Hexavalent Chromium Inhibited Zebrafish Embryo Development by Altering Apoptosis- and Antioxidant-Related Genes

This study aimed to assess the effects of hexavalent chromium on zebrafish (Danio rerio) embryo development. The zebrafish embryos were treated with solutions containing chromium at different concentrations (0.1, 1, 3.125, 6.25, 12.5, 50, and 100 & mu;g/mL). The development of zebrafish embryos was estimated by the determination of survival rate, heart rate, and the measurement of larvae body length. Real time RT-PCR and Western blot were performed to assess the expression of apoptosis- and antioxidant-related genes. The results showed that the reduced survival rate of zebrafish embryos and larvae was associated with an increase in chromium concentration. The exposure of higher concentrations resulted in a decrease in body length of zebrafish larvae. In addition, a marked increase in heart rate was observed in the zebrafish larvae under chromium treatment, especially at high concentrations. The real-time RT-PCR analysis showed that the transcript expressions for cell-cycle-related genes (cdk4 and cdk6) and antioxidant-related genes (sod1 and sod2) were downregulated in the zebrafish embryos treated with chromium.
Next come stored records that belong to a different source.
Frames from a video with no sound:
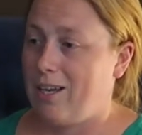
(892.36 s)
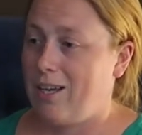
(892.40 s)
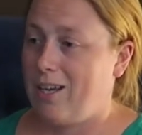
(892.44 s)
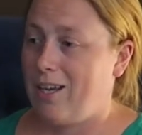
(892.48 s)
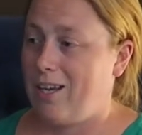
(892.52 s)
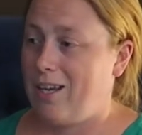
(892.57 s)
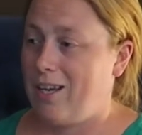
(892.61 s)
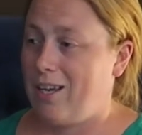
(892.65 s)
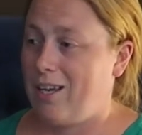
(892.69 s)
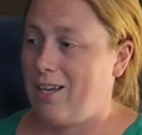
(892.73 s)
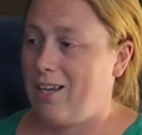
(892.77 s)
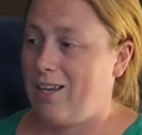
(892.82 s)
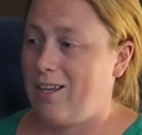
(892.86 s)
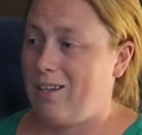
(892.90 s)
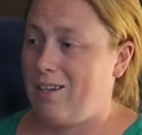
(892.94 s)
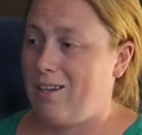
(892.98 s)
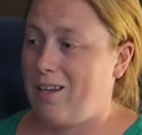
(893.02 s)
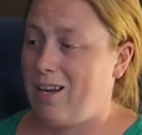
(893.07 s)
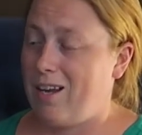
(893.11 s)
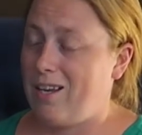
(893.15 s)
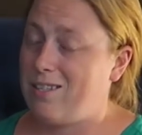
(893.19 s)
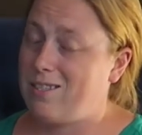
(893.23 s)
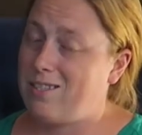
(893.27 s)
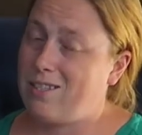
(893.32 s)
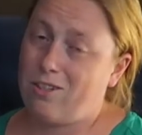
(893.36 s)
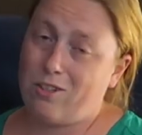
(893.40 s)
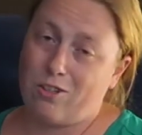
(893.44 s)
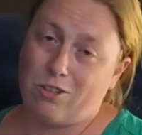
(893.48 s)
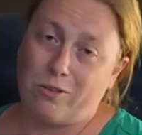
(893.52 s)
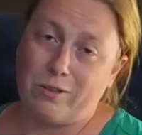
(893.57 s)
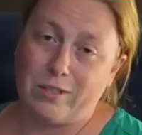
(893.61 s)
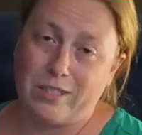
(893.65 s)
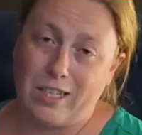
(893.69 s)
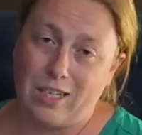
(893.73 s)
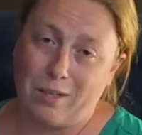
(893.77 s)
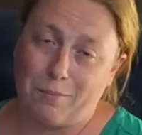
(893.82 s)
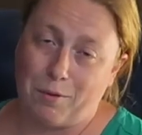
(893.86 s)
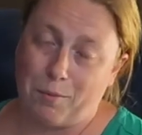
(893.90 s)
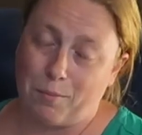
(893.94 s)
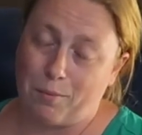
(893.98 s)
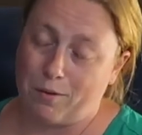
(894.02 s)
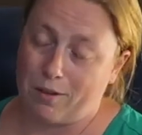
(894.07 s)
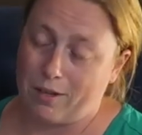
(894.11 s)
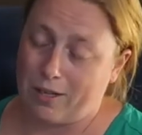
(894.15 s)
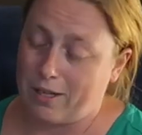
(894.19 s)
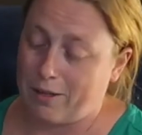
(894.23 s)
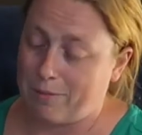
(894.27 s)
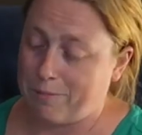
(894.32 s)
and I still don't always keep up
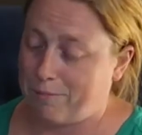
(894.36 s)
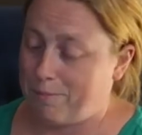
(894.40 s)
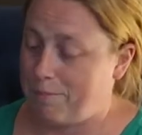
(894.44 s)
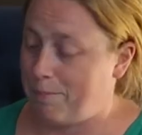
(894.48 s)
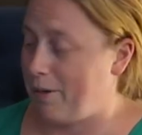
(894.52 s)
with it,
Western blot analysis revealed the upregulation of Caspase 3 and Bax, while a downregulation was observed in Bcl2. These results indicated that hexavalent chromium induced changes in zebrafish embryo development by altering apoptosis- and antioxidant-related genes.

Automated summary

The study aimed to evaluate the impact of hexavalent chromium on the development of zebrafish embryos. The embryos were exposed to different concentrations of chromium, and their survival rate, heart rate, and body length were measured. The expression of apoptosis- and antioxidant-related genes was analyzed using real-time RT-PCR and Western blot. The results showed that higher chromium concentrations led to decreased survival rate and body length, as well as increased heart rate in zebrafish larvae. The expression of cell-cycle-related and antioxidant-related genes was downregulated, while caspase 3 and Bax were upregulated, suggesting that hexavalent chromium altered zebrafish embryo development by affecting apoptosis- and antioxidant-related genes.